The morning after the cougar encounter, they woke up and kept moving north – Mount Hood, Mount Adams, Mount Rainier, Glacier Peak and then the grand finale, Mount Baker.
There wasn’t much sleep involved. Burson wrote in an email that they got “33 hours of deliberate sleep.” Good nights meant four or five hours. There were naps here and there – on Mount Rainier, they curled up and snoozed in small cups formed by snowmelt.
Protein bars and dried fruit made up the bulk of the menu. They made a hot meal once, but otherwise kept the stove stowed away to save time.
That part was a little rough, McPherson said.
“Before long, you’re craving fried chicken in the worst way,” he said.
When they reached the Park Butte Trailhead after descending from Mount Baker on Aug. 2, they’d been on the road for 10 days, 23 hours and 51 seconds.
They’d hiked nearly 170 miles, driven another 1,910.

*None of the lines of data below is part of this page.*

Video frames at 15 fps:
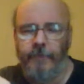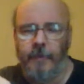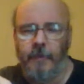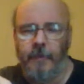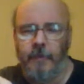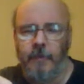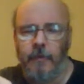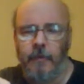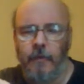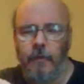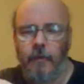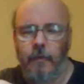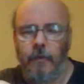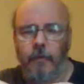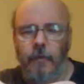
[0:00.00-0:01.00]
the
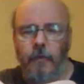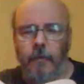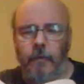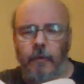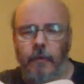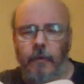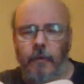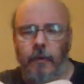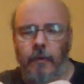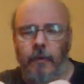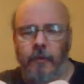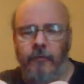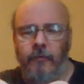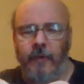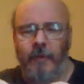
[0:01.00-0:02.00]

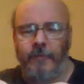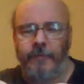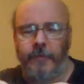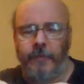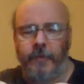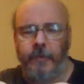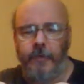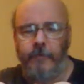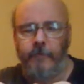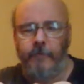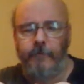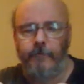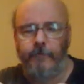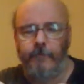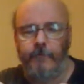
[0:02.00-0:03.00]
contraption here.
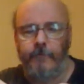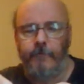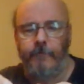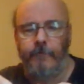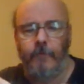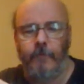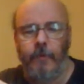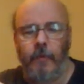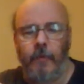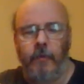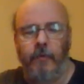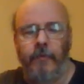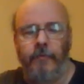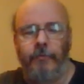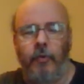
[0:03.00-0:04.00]

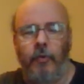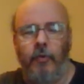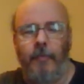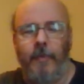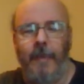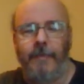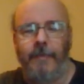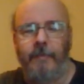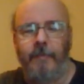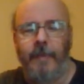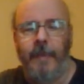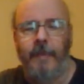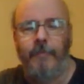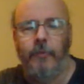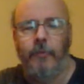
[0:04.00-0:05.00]
Just pull back the
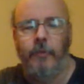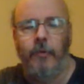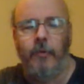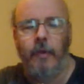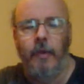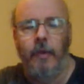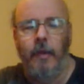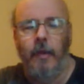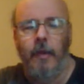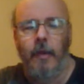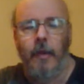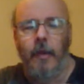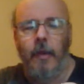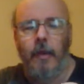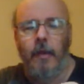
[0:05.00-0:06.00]
paper
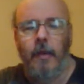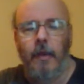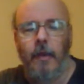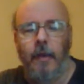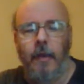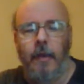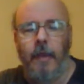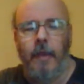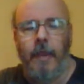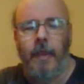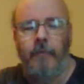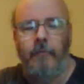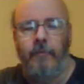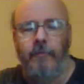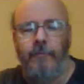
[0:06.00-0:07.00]

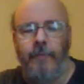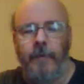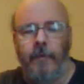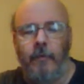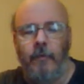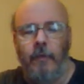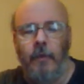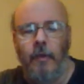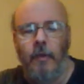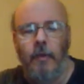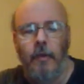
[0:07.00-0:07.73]
and reveal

They’d gained 72,014 feet of elevation.
And they’d stared down one cougar.
Along the way, they celebrated each climb. They signed summit registers, drank shots of Fireball and listened to a short playlist they call their “Summit Concert Series.”
They also reveled in the scenery. That’s part of what makes their climbing partnership so good, McPherson said – they like the same things about being on top of a mountain.
“We love the peacefulness up there,” he said.